═══ STORED DATA

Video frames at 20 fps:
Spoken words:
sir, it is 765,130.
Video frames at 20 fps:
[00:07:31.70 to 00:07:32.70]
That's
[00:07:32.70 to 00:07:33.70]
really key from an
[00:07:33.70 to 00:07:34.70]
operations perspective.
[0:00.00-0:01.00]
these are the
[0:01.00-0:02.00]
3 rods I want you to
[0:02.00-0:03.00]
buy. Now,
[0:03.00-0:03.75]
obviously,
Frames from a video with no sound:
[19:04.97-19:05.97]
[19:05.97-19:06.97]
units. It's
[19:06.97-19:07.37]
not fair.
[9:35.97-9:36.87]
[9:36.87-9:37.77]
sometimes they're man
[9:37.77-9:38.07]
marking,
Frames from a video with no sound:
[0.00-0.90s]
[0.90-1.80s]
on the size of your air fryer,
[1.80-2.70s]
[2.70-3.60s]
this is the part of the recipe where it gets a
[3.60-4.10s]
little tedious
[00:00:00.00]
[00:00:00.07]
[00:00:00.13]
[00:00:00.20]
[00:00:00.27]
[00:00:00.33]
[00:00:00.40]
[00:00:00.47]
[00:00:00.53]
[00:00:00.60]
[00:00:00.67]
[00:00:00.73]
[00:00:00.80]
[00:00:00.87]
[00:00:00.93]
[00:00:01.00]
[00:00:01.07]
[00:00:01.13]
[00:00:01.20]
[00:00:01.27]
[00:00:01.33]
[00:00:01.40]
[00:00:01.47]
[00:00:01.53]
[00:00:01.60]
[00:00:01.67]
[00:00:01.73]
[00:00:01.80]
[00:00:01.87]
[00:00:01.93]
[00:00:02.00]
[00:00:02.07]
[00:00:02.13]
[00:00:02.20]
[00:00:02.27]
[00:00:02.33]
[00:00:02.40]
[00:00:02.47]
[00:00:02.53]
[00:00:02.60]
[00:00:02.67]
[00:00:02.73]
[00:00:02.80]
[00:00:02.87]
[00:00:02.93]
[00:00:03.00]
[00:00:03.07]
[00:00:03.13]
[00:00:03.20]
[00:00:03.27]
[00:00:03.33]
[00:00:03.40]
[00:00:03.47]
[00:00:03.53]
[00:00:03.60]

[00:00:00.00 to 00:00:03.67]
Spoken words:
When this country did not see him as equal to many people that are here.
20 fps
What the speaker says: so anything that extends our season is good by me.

══════

EXERCISE GOAL: Please print all the data again exactly as given.

COMPLETED TASK:
Video frames at 20 fps:
Spoken words:
sir, it is 765,130.
Video frames at 20 fps:
[00:07:31.70 to 00:07:32.70]
That's
[00:07:32.70 to 00:07:33.70]
really key from an
[00:07:33.70 to 00:07:34.70]
operations perspective.
[0:00.00-0:01.00]
these are the
[0:01.00-0:02.00]
3 rods I want you to
[0:02.00-0:03.00]
buy. Now,
[0:03.00-0:03.75]
obviously,
Frames from a video with no sound:
[19:04.97-19:05.97]
[19:05.97-19:06.97]
units. It's
[19:06.97-19:07.37]
not fair.
[9:35.97-9:36.87]
[9:36.87-9:37.77]
sometimes they're man
[9:37.77-9:38.07]
marking,
Frames from a video with no sound:
[0.00-0.90s]
[0.90-1.80s]
on the size of your air fryer,
[1.80-2.70s]
[2.70-3.60s]
this is the part of the recipe where it gets a
[3.60-4.10s]
little tedious
[00:00:00.00]
[00:00:00.07]
[00:00:00.13]
[00:00:00.20]
[00:00:00.27]
[00:00:00.33]
[00:00:00.40]
[00:00:00.47]
[00:00:00.53]
[00:00:00.60]
[00:00:00.67]
[00:00:00.73]
[00:00:00.80]
[00:00:00.87]
[00:00:00.93]
[00:00:01.00]
[00:00:01.07]
[00:00:01.13]
[00:00:01.20]
[00:00:01.27]
[00:00:01.33]
[00:00:01.40]
[00:00:01.47]
[00:00:01.53]
[00:00:01.60]
[00:00:01.67]
[00:00:01.73]
[00:00:01.80]
[00:00:01.87]
[00:00:01.93]
[00:00:02.00]
[00:00:02.07]
[00:00:02.13]
[00:00:02.20]
[00:00:02.27]
[00:00:02.33]
[00:00:02.40]
[00:00:02.47]
[00:00:02.53]
[00:00:02.60]
[00:00:02.67]
[00:00:02.73]
[00:00:02.80]
[00:00:02.87]
[00:00:02.93]
[00:00:03.00]
[00:00:03.07]
[00:00:03.13]
[00:00:03.20]
[00:00:03.27]
[00:00:03.33]
[00:00:03.40]
[00:00:03.47]
[00:00:03.53]
[00:00:03.60]

[00:00:00.00 to 00:00:03.67]
Spoken words:
When this country did not see him as equal to many people that are here.
20 fps
What the speaker says: so anything that extends our season is good by me.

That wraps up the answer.